Analysis of Pathogen Detection using Macroscopic Fluorescence from DNA Stains on Bacterial Solution Drops

In medical settings, approximately 40% of bacterial cultures sampled from bodily fluids yield false positives due to pathogen contamination from the skin or the environment during collection (NIH). This results in a 20% increase in laboratory charges and a 40% rise in intravenous antibiotic costs. Such overdiagnosis also leads to excessive antibiotic usage, incurring approximately $20 billion annually for U.S. hospitals.
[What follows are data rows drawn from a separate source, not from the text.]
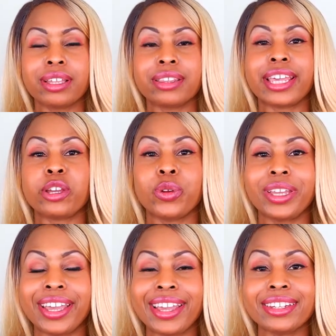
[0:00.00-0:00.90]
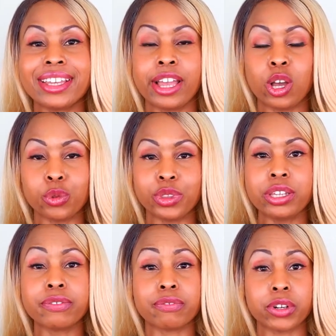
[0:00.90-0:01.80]
they create healthy,
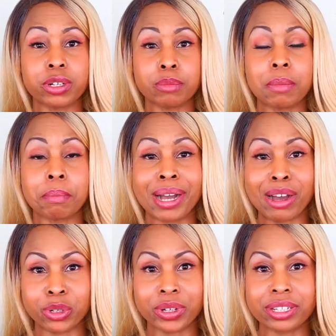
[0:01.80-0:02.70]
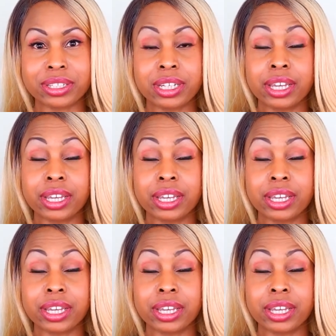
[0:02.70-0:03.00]
firm boundaries.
The present work aims to design, test, and optimize a handheld, low-cost, and rapid diagnostic device for detecting pathogens in small fluid volumes. The device, referred to as InnovaBug™, operates using a principle called macroscopic fluorescence. Fluorescence emission is captured via digital images from sets of four 0.1 mL pathogen-solution drops deposited on superhydrophilic strips. These drops are impregnated with DNA- or RNA-specific fluorescent dyes. SYBR Safe Green dyes are utilized for detecting DNA from bacteria. The net green fluorescence produced is expected to scale proportionally with the quantity of pathogens.

To validate this principle, various sets of identically metered solution drops are digitally photographed to quantify a ratio defined as green fluorescence (540 nm) emission to blue illumination (470 nm) emission, denoted as Rg/b. Rg/b values are subsequently correlated to the calibrated count of bacteria in drops sampled from different bacterial dilutions. This is achieved by extracting a color intensity spectrum in the form of an RGB (Red-Green-Blue) spectrum from the images.

The blue and green emissions are integrated into the RGB spectrum and scaled by the intensity recorded for the corresponding color channels.

Bacterial detection has been successfully replicated in four independent laboratories. The primary focus of the present work lies in measuring Rg/b under various conditions when drops are applied and assessing the impact of microfluidics on both bacterial detection and bacterial load as measured via the Rg/b ratio.